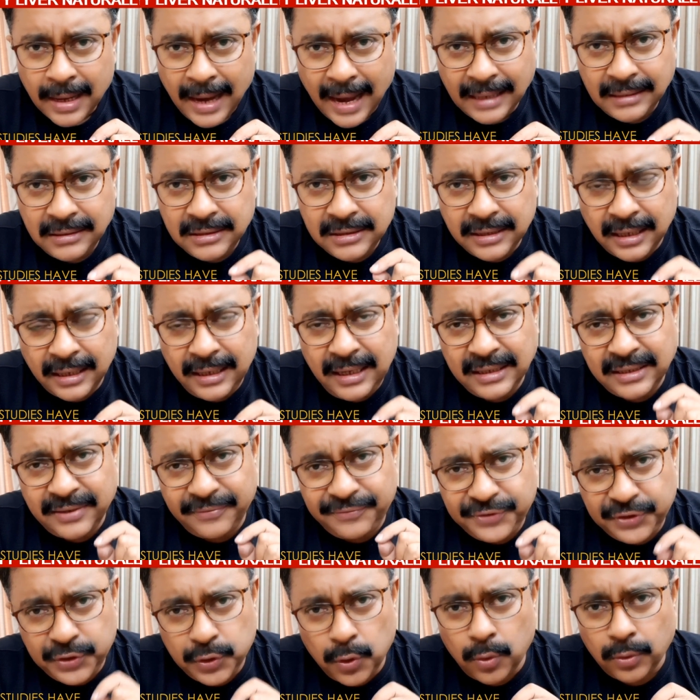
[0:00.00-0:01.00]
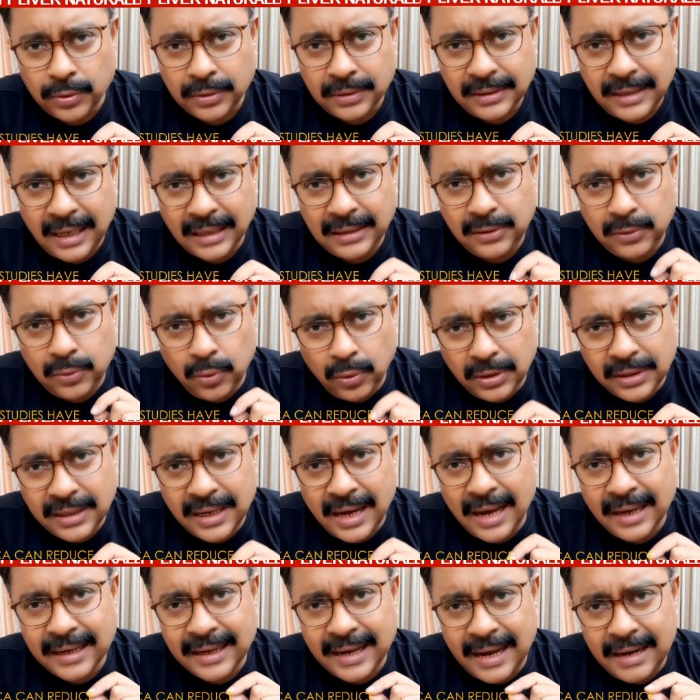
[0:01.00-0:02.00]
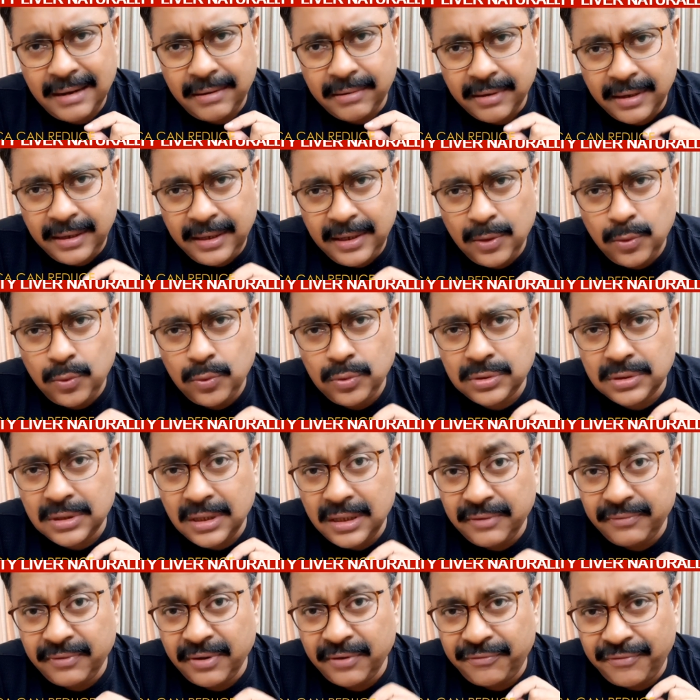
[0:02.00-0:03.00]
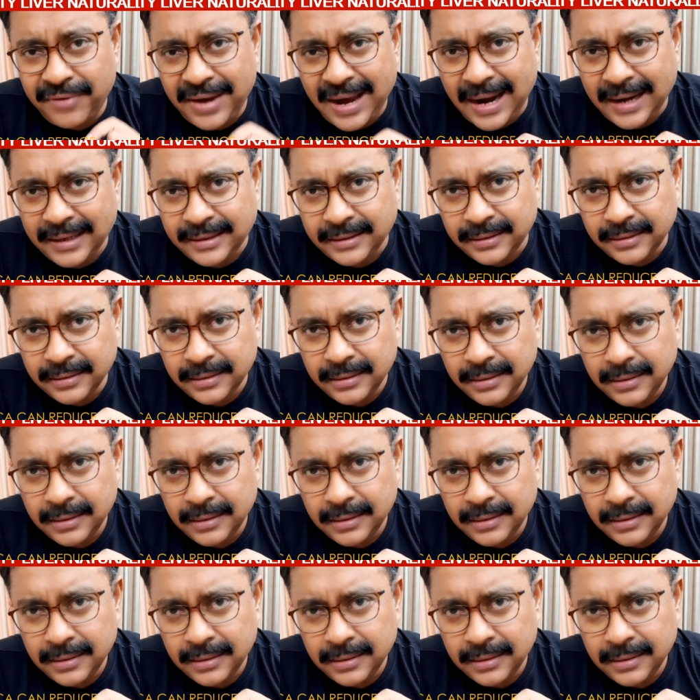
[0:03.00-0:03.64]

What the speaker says: And studies have shown that Tutka can reduce liver fat.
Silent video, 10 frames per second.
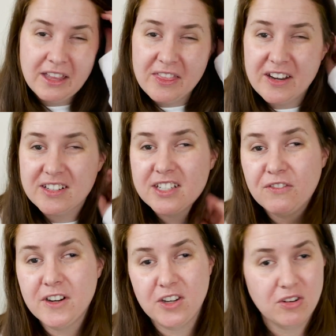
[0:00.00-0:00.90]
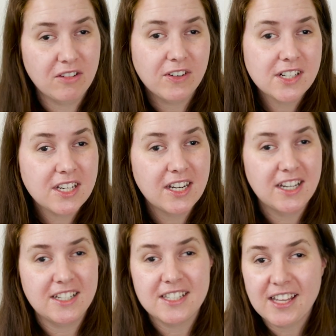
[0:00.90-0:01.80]
There's different
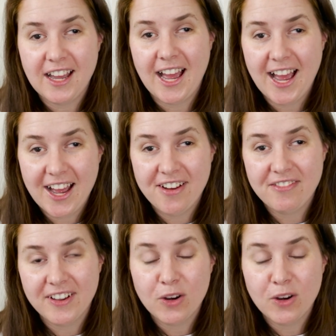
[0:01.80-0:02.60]
universities that have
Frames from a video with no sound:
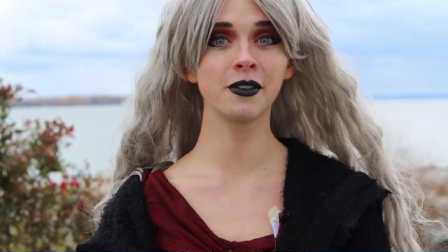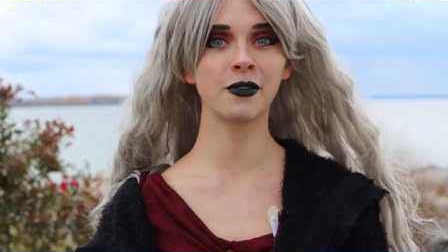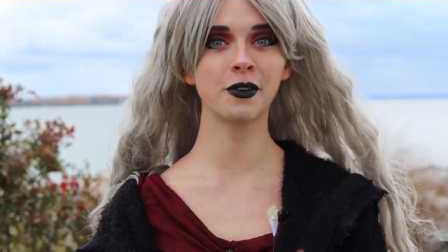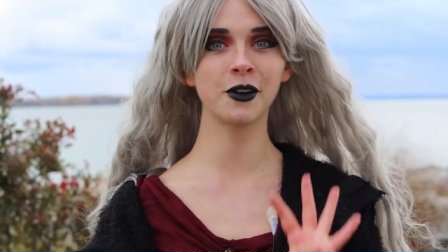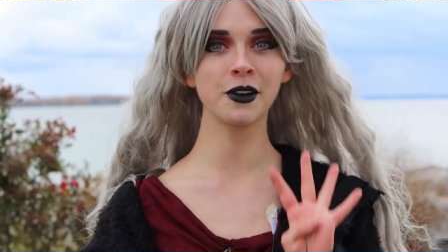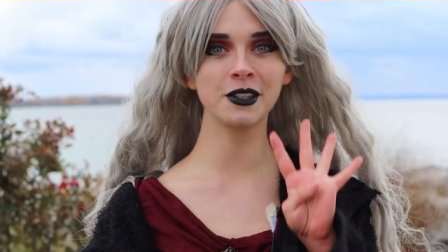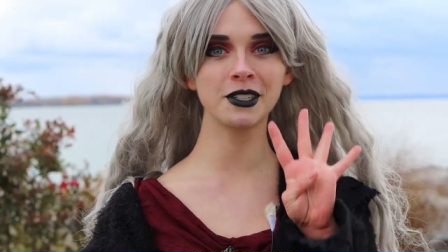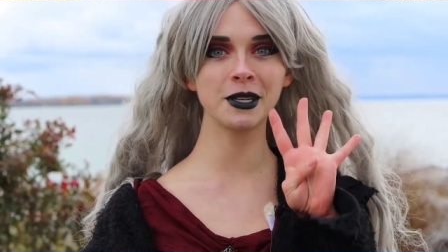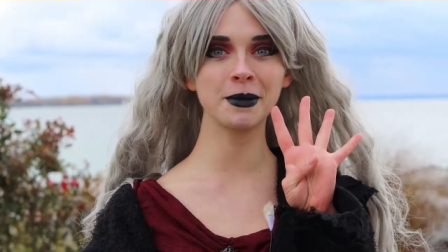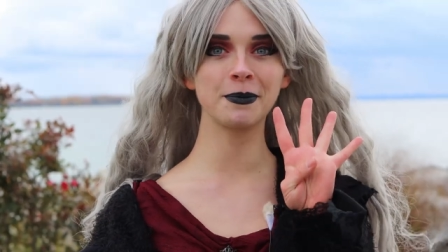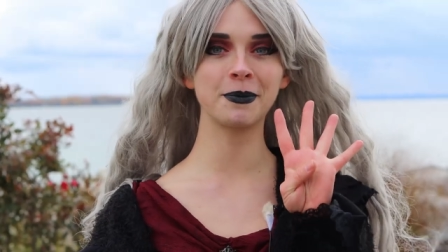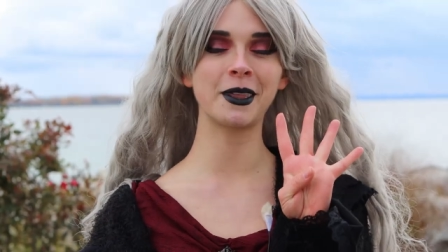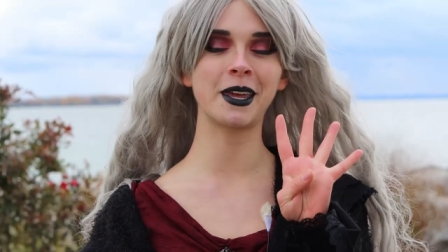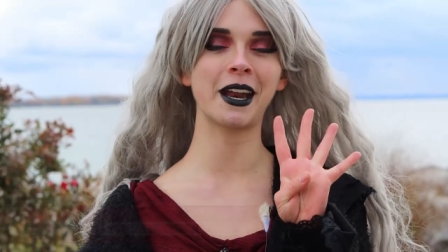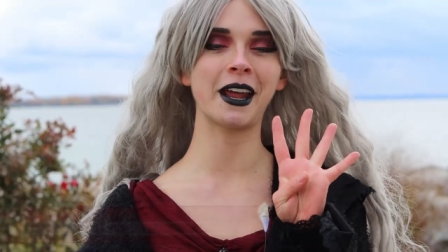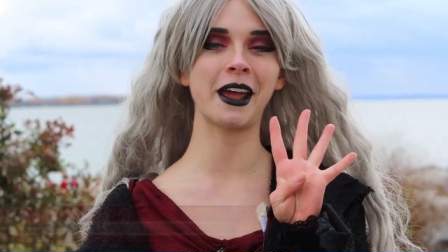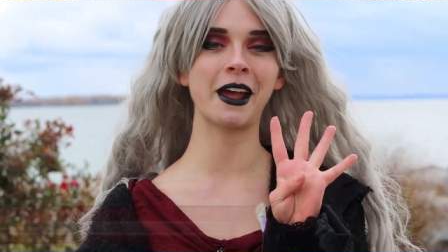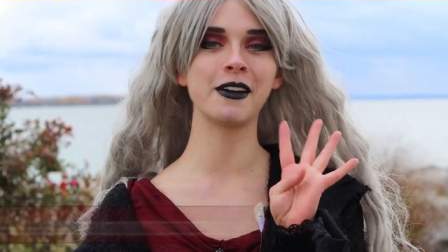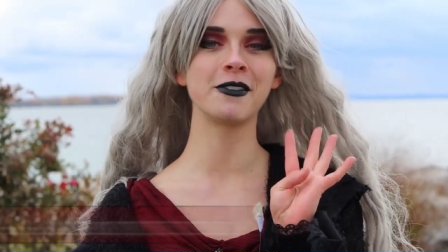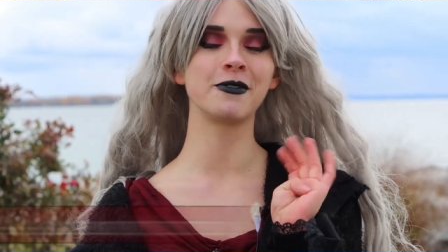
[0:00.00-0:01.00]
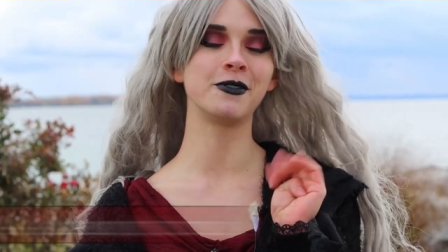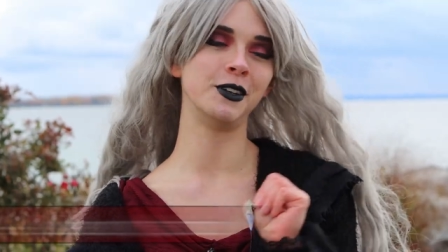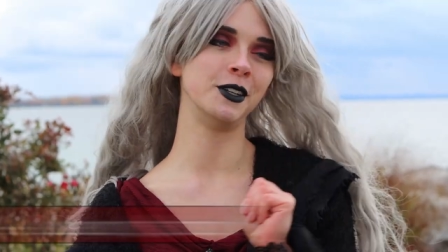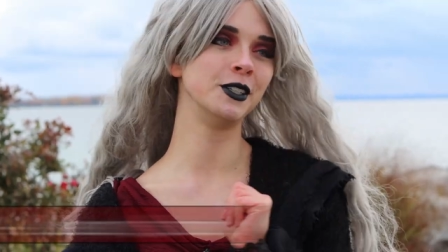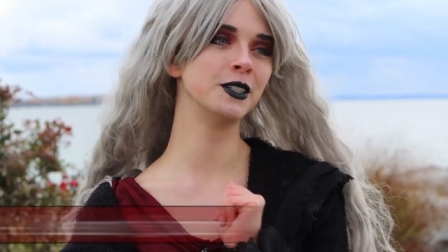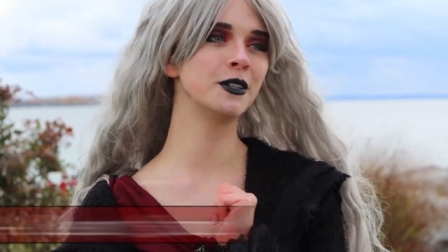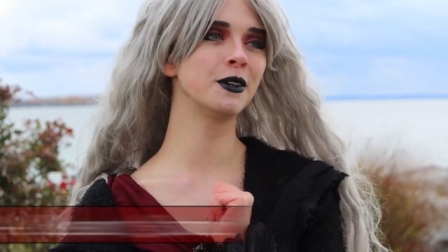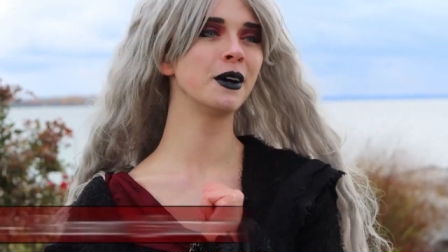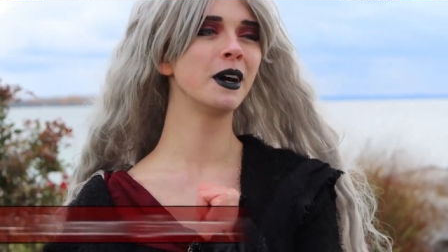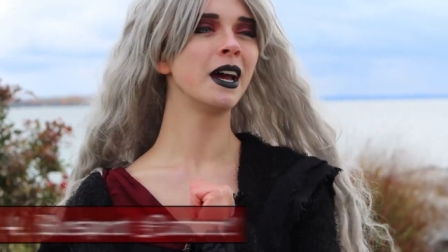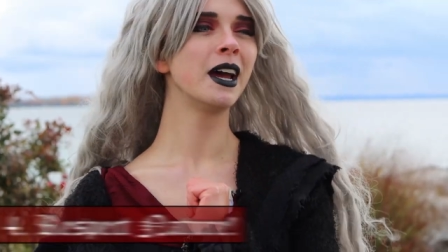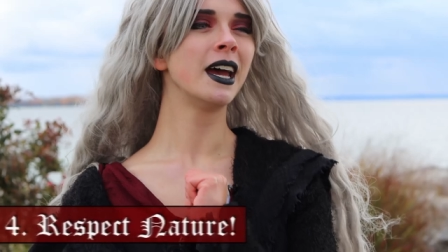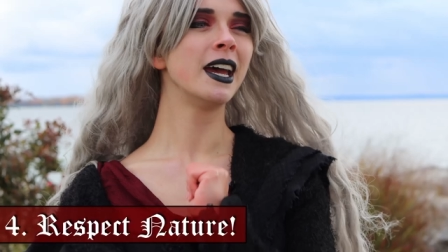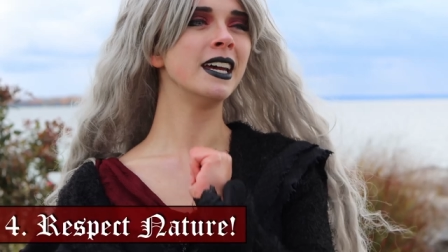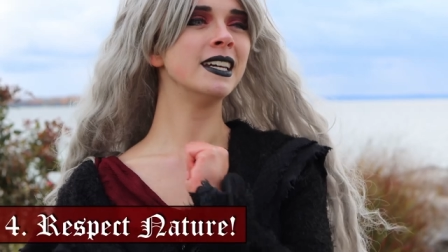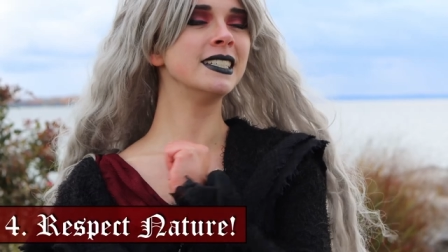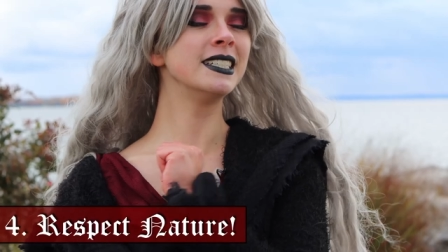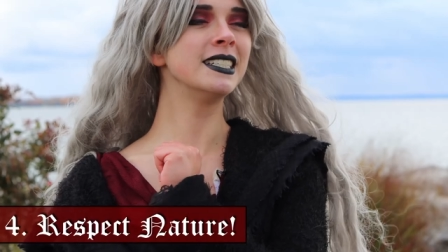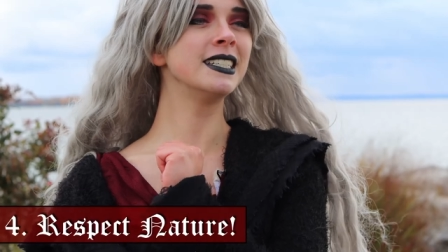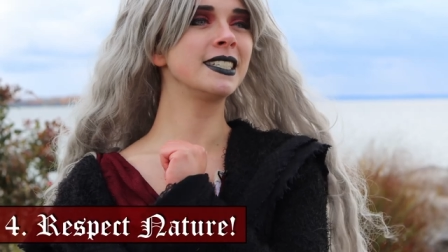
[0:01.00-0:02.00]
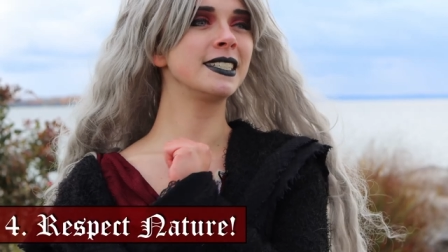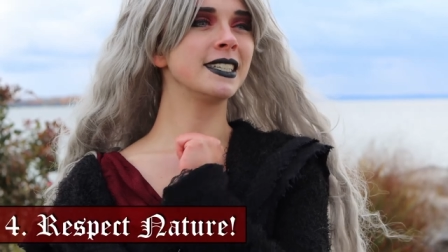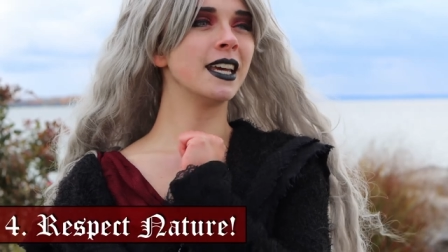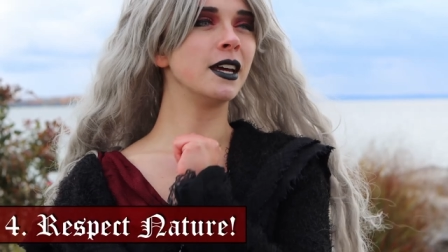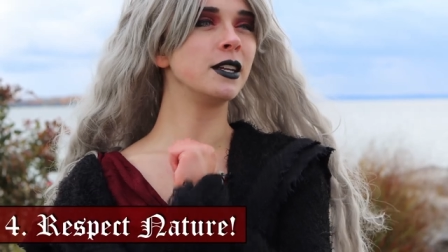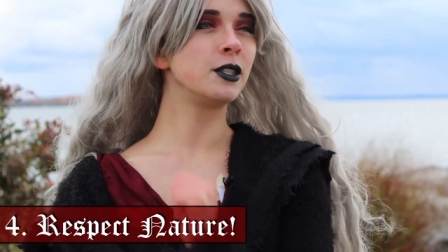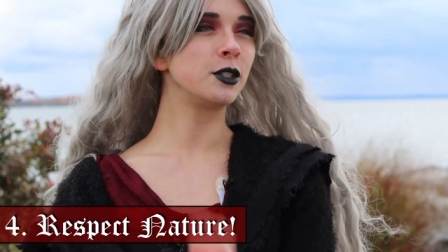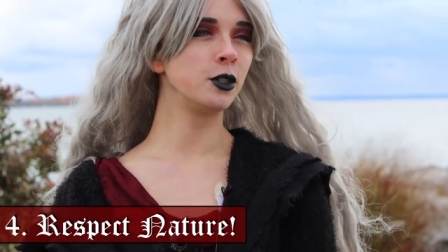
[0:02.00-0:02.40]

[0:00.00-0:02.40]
The fourth tip that I have for you is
•••
§ Work to complete
The line that contains "[0:03.00-0:03.64]" begins the part to retype, and the last line of the records above ends it. Retype both and everything between, exactly, without the pictures.

§ Exercise solution
[0:03.00-0:03.64]

What the speaker says: And studies have shown that Tutka can reduce liver fat.
Silent video, 10 frames per second.
[0:00.00-0:00.90]
[0:00.90-0:01.80]
There's different
[0:01.80-0:02.60]
universities that have
Frames from a video with no sound:
[0:00.00-0:01.00]
[0:01.00-0:02.00]
[0:02.00-0:02.40]

[0:00.00-0:02.40]
The fourth tip that I have for you is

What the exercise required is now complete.